Data:
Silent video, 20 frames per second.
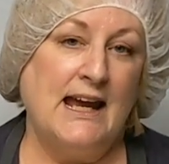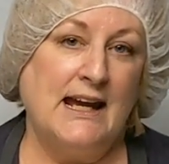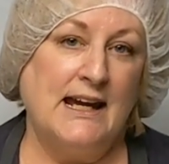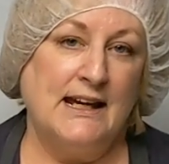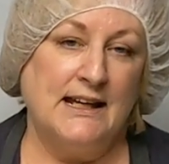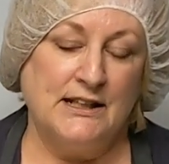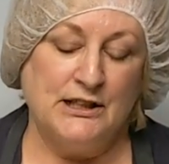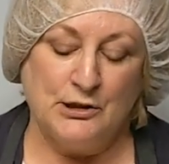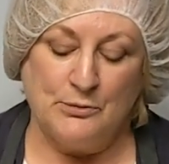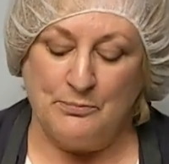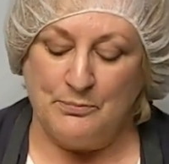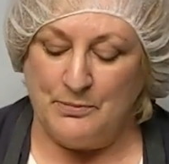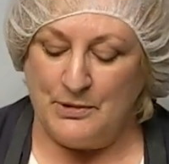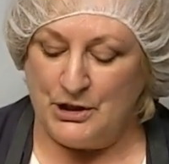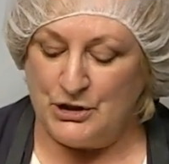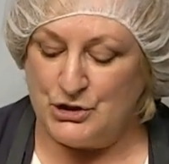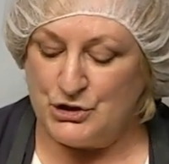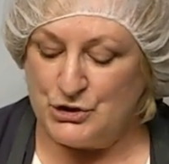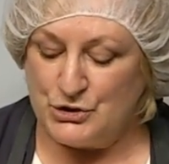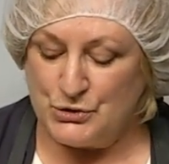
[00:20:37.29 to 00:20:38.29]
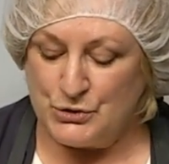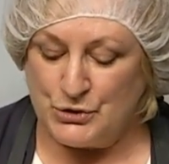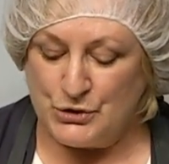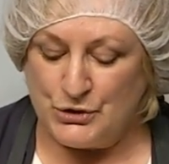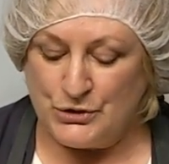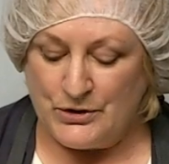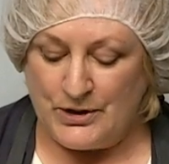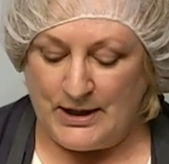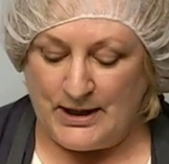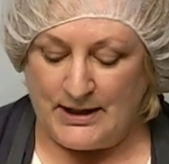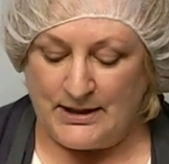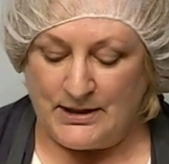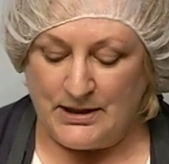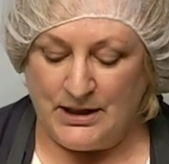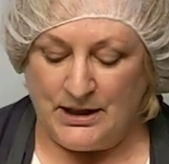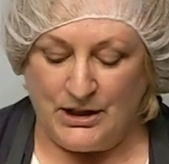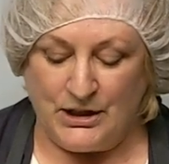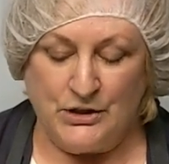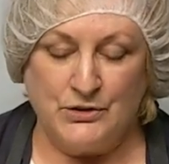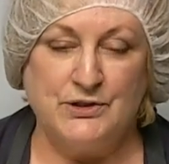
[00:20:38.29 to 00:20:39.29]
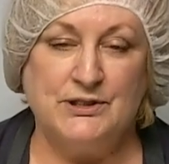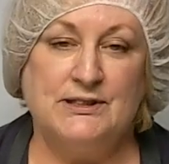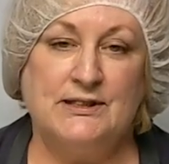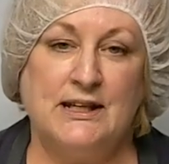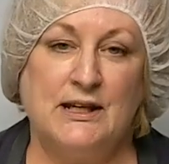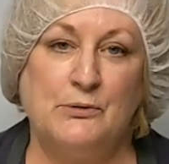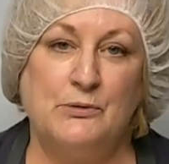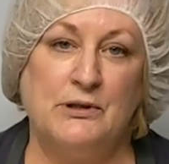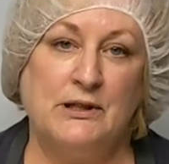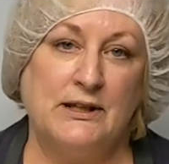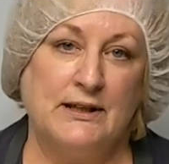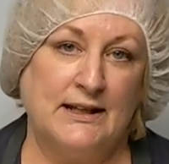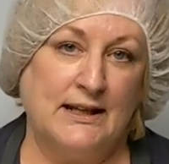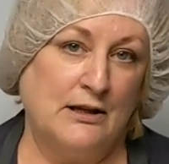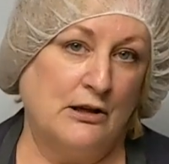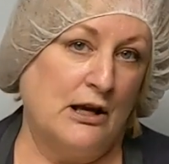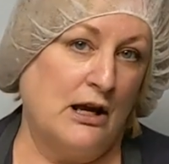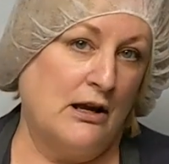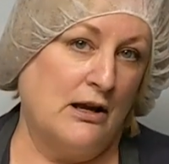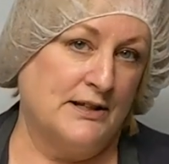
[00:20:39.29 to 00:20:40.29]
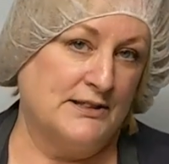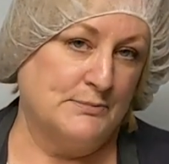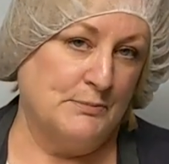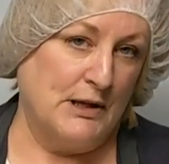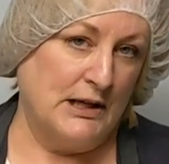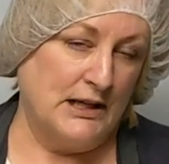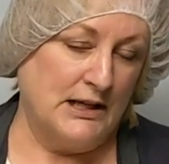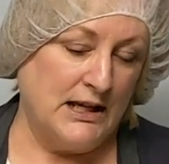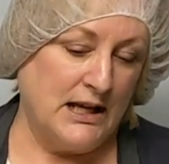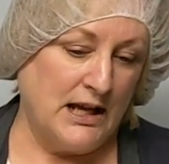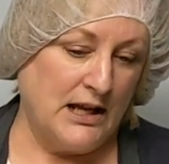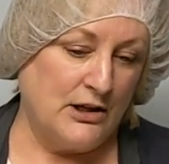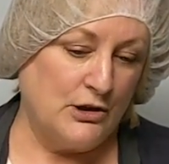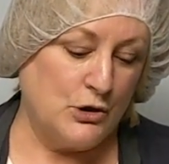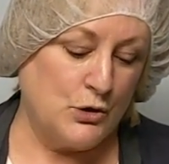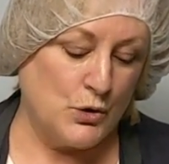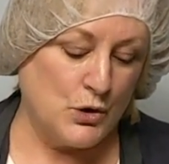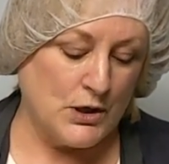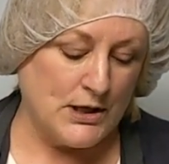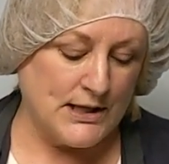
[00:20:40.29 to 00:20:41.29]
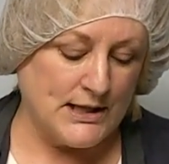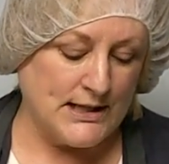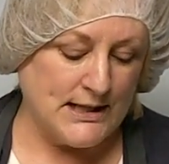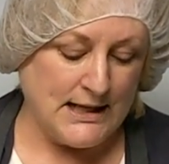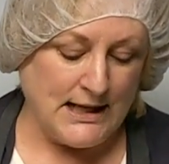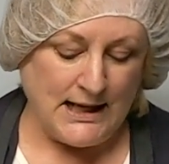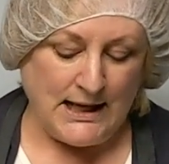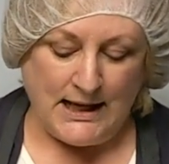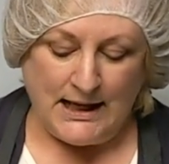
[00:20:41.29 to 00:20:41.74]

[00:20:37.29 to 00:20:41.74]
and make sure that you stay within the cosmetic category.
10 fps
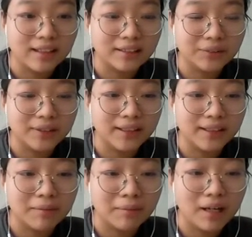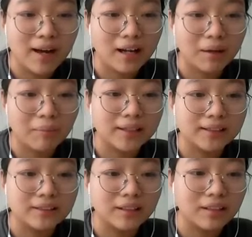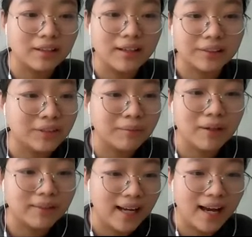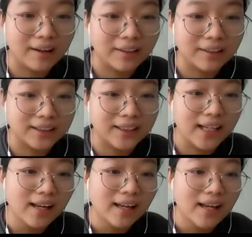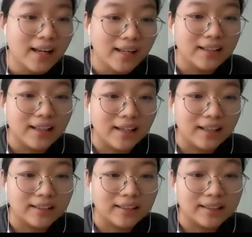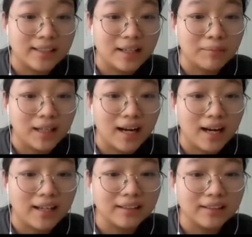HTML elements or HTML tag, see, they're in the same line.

Task goal: Could you reproduce the records above exactly, leaving out every picture?

Response area:
Silent video, 20 frames per second.
[00:20:37.29 to 00:20:38.29]
[00:20:38.29 to 00:20:39.29]
[00:20:39.29 to 00:20:40.29]
[00:20:40.29 to 00:20:41.29]
[00:20:41.29 to 00:20:41.74]

[00:20:37.29 to 00:20:41.74]
and make sure that you stay within the cosmetic category.
10 fps
HTML elements or HTML tag, see, they're in the same line.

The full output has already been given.